Collected data entries |
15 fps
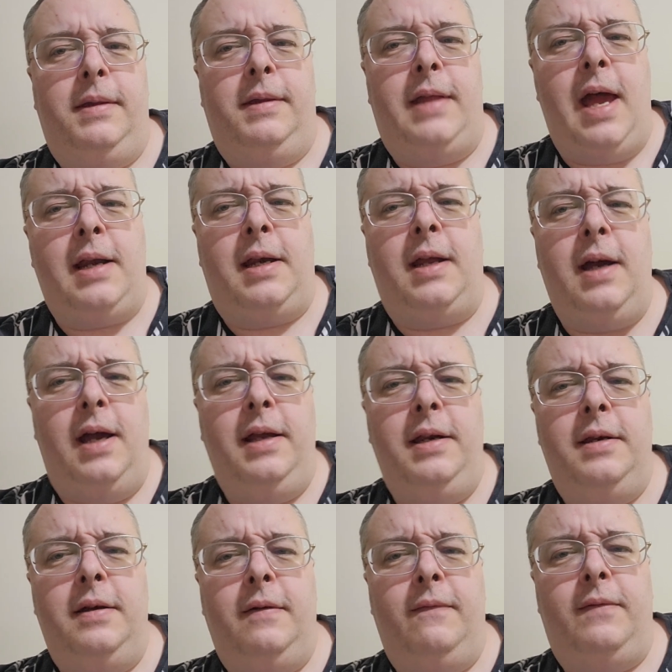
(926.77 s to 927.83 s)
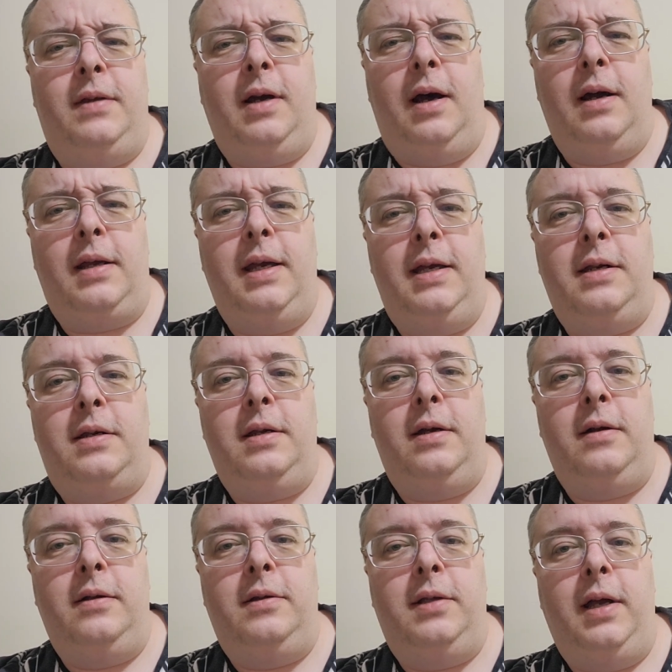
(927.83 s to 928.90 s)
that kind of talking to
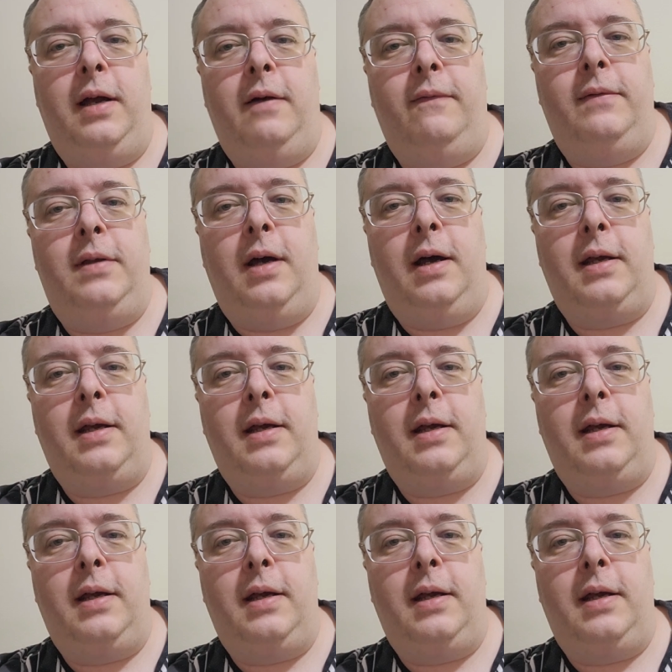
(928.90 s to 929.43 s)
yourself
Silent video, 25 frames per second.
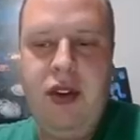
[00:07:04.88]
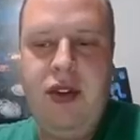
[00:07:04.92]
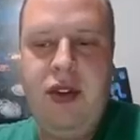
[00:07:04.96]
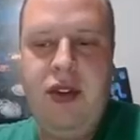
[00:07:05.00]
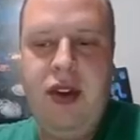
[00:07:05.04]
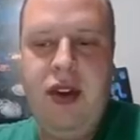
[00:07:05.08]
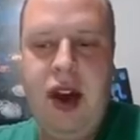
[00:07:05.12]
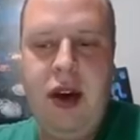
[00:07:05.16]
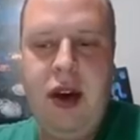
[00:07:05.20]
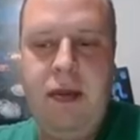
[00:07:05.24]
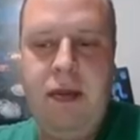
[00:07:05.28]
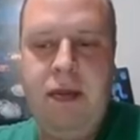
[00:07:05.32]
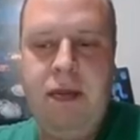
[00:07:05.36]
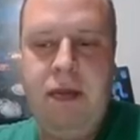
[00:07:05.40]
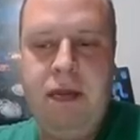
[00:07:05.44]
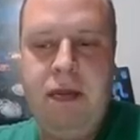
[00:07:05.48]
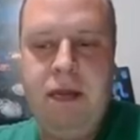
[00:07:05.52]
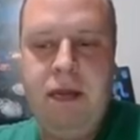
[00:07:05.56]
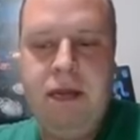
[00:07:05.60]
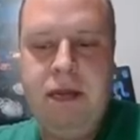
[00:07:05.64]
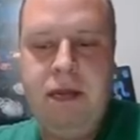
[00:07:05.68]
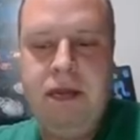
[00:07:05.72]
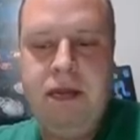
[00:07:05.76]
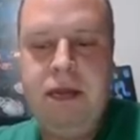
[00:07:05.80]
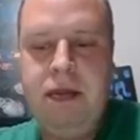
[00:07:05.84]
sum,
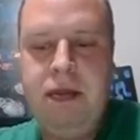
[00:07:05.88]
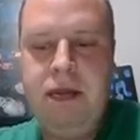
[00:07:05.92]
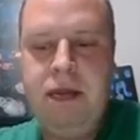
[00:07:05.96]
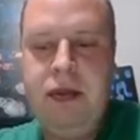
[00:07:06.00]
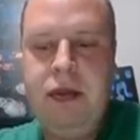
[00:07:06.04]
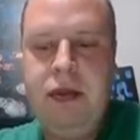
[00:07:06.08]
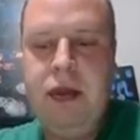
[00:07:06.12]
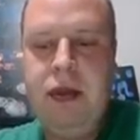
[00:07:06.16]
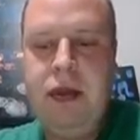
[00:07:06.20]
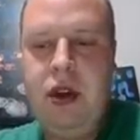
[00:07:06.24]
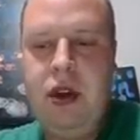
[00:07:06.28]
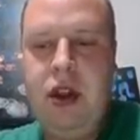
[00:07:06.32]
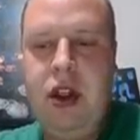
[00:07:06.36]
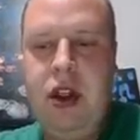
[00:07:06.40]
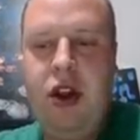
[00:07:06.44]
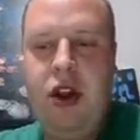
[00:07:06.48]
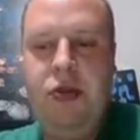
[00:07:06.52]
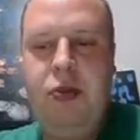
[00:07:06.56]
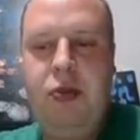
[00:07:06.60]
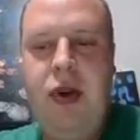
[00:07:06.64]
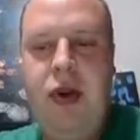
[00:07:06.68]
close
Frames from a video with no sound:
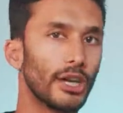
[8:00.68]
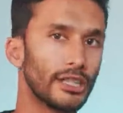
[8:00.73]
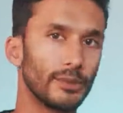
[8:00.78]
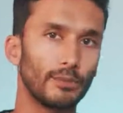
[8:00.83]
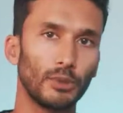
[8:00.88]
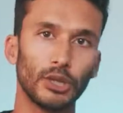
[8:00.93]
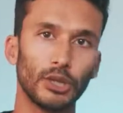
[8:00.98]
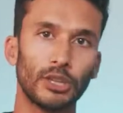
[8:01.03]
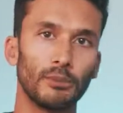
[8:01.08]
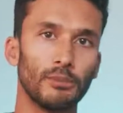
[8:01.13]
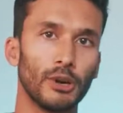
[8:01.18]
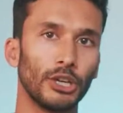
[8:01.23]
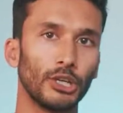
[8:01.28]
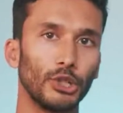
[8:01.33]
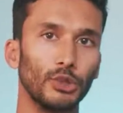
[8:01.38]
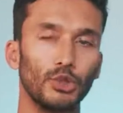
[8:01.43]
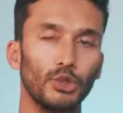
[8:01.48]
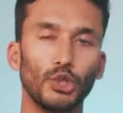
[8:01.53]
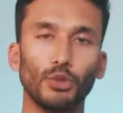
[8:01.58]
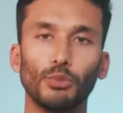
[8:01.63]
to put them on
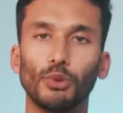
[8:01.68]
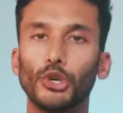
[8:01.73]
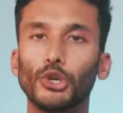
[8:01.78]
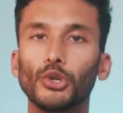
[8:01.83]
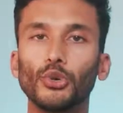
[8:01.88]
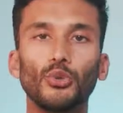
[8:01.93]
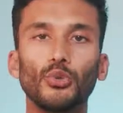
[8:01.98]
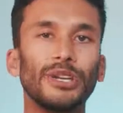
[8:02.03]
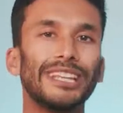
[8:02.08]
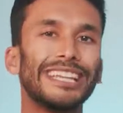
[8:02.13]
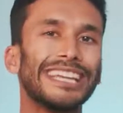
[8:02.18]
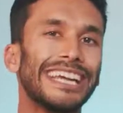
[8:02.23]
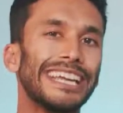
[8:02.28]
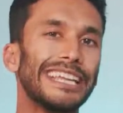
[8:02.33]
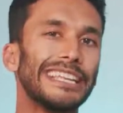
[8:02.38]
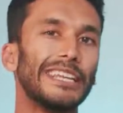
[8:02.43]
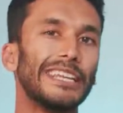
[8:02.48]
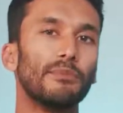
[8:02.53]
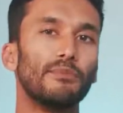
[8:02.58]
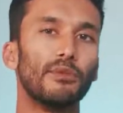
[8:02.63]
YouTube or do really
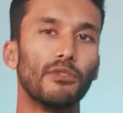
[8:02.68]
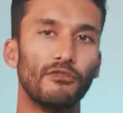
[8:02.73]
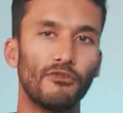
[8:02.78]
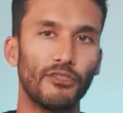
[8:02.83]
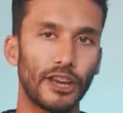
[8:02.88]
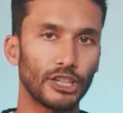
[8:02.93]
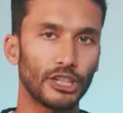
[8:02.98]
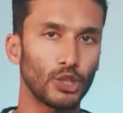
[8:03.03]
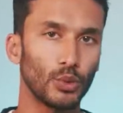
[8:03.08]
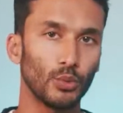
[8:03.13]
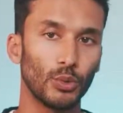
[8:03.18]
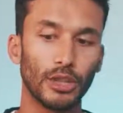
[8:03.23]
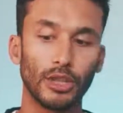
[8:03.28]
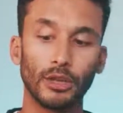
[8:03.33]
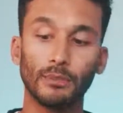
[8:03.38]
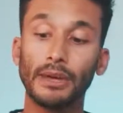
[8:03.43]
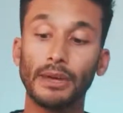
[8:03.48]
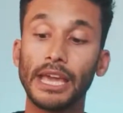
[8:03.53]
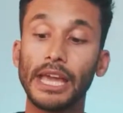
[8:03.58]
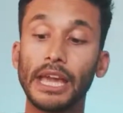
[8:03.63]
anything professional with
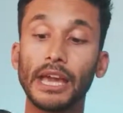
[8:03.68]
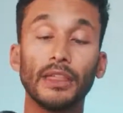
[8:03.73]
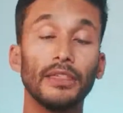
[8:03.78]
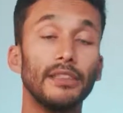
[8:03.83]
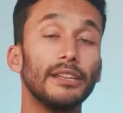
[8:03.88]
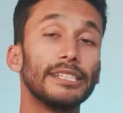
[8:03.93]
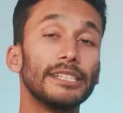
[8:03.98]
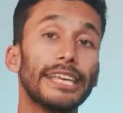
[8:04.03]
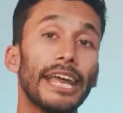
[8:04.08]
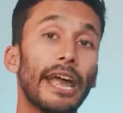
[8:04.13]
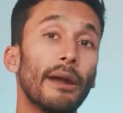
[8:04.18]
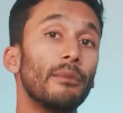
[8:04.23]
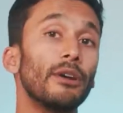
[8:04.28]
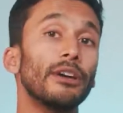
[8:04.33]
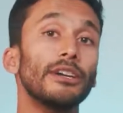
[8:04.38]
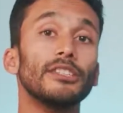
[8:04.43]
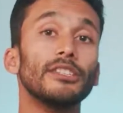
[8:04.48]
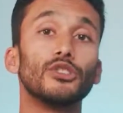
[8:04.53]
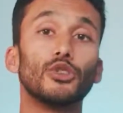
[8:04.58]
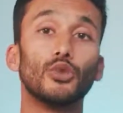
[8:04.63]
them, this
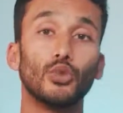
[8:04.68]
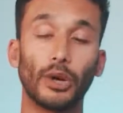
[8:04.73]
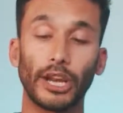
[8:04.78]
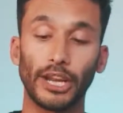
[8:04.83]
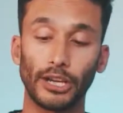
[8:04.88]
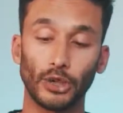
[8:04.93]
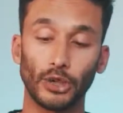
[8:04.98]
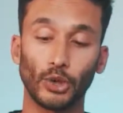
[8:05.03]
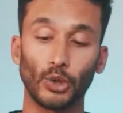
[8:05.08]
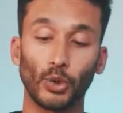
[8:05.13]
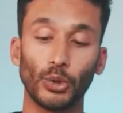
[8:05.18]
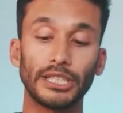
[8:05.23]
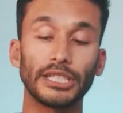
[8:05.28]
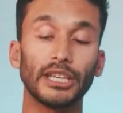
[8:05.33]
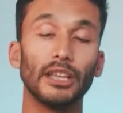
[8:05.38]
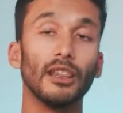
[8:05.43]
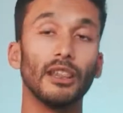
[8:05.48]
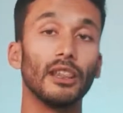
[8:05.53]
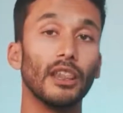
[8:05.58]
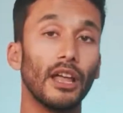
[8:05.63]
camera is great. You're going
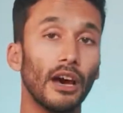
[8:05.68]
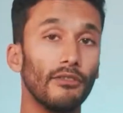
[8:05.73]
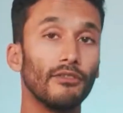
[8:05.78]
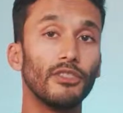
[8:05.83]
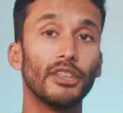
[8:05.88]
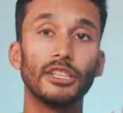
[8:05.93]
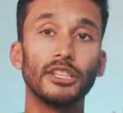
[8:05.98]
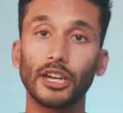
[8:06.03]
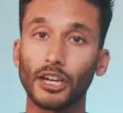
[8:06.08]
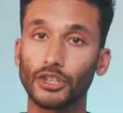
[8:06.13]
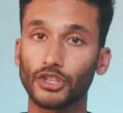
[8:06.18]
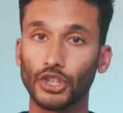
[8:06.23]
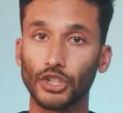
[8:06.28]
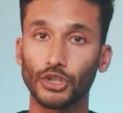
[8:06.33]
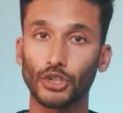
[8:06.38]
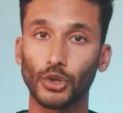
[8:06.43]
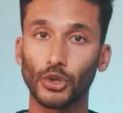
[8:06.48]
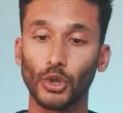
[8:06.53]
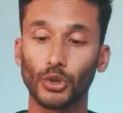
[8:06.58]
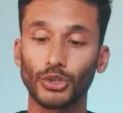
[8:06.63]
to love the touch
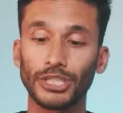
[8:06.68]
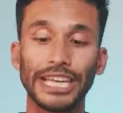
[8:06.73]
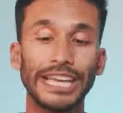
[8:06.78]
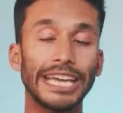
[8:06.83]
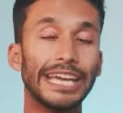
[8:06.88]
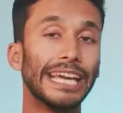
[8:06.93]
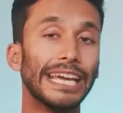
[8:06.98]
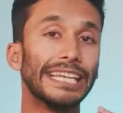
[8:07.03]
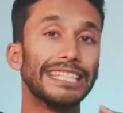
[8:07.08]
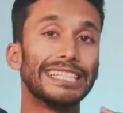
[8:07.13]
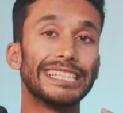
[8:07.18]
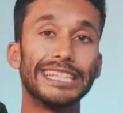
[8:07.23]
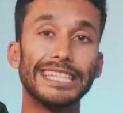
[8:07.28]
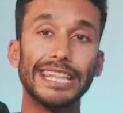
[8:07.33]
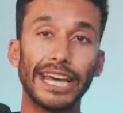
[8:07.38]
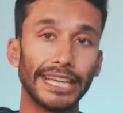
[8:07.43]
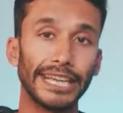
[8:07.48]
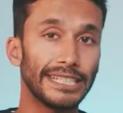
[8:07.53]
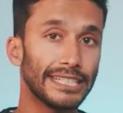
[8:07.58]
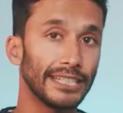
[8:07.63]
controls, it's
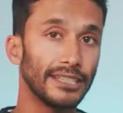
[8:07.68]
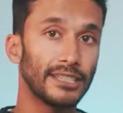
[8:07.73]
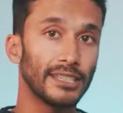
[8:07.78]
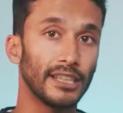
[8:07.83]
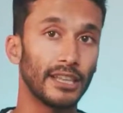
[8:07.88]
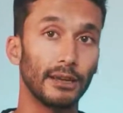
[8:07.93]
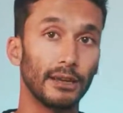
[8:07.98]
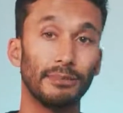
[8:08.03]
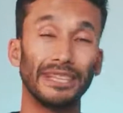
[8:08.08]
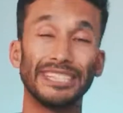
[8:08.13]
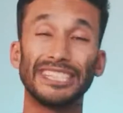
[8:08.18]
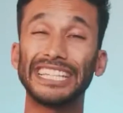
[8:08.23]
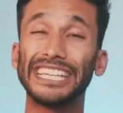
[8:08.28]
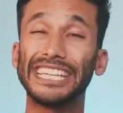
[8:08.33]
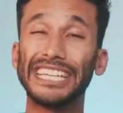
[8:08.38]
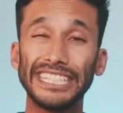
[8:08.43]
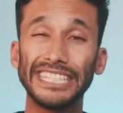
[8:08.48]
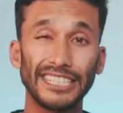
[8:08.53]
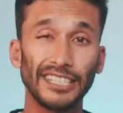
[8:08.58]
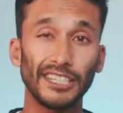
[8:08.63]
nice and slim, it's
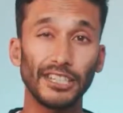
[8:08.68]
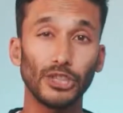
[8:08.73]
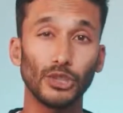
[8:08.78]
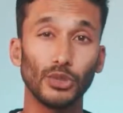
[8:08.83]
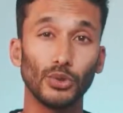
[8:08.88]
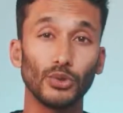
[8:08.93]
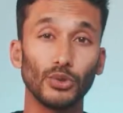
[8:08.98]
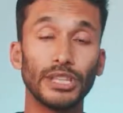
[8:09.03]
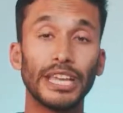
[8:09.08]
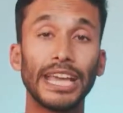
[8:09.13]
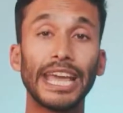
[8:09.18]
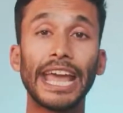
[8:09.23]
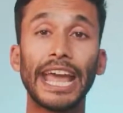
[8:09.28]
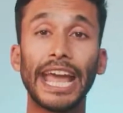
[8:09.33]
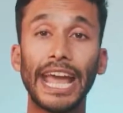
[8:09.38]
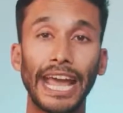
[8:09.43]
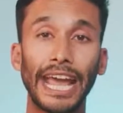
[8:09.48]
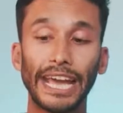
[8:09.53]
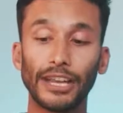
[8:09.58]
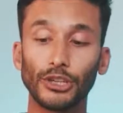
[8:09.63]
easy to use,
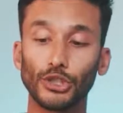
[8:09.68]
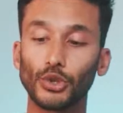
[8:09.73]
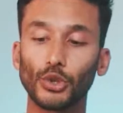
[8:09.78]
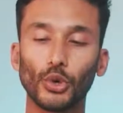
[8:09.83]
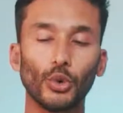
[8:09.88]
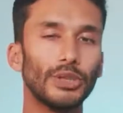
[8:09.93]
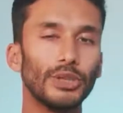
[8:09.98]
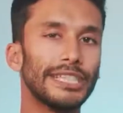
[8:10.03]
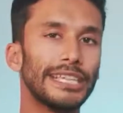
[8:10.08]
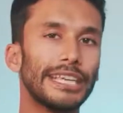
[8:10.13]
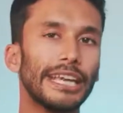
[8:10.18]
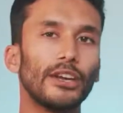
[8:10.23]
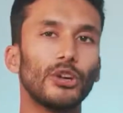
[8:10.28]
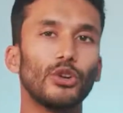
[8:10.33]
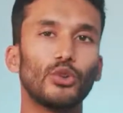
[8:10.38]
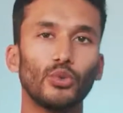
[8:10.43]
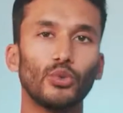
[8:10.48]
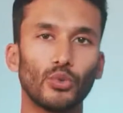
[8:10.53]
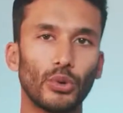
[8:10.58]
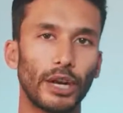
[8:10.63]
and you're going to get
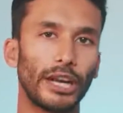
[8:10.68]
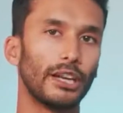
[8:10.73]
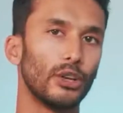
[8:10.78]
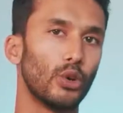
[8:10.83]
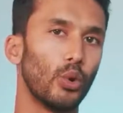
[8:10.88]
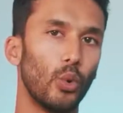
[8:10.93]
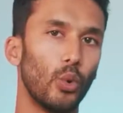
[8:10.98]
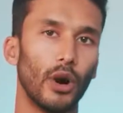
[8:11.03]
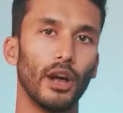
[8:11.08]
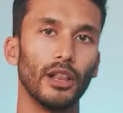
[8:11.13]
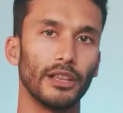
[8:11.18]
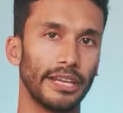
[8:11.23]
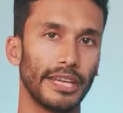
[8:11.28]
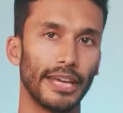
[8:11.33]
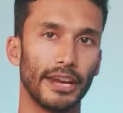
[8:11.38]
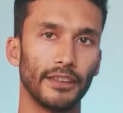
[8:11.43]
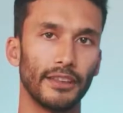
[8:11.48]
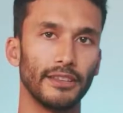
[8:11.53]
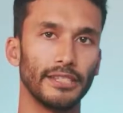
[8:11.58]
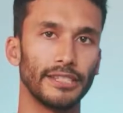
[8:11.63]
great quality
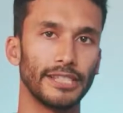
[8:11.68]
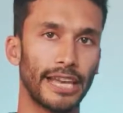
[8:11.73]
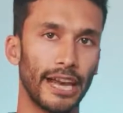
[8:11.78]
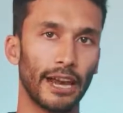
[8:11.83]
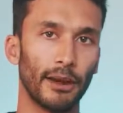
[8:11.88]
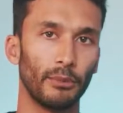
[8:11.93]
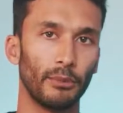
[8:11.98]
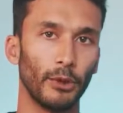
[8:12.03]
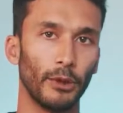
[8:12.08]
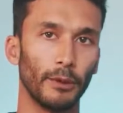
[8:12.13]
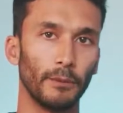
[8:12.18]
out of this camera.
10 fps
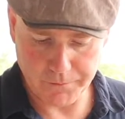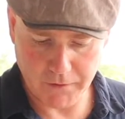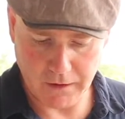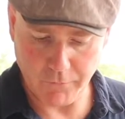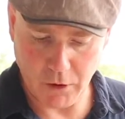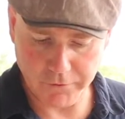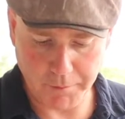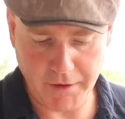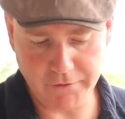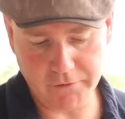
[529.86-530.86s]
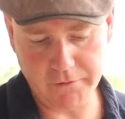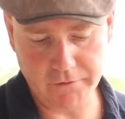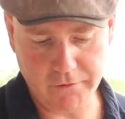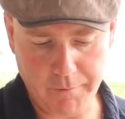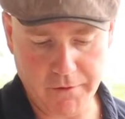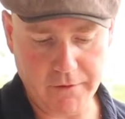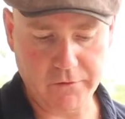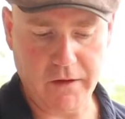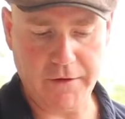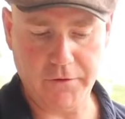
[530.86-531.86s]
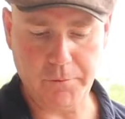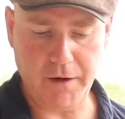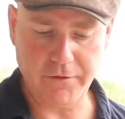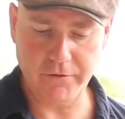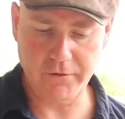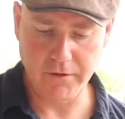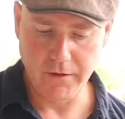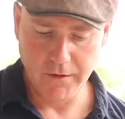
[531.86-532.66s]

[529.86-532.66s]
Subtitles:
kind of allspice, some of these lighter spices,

Exercise objective | Look through the data above and return each line where the string "video" occurs.

Your solution |
Silent video, 25 frames per second.
Frames from a video with no sound:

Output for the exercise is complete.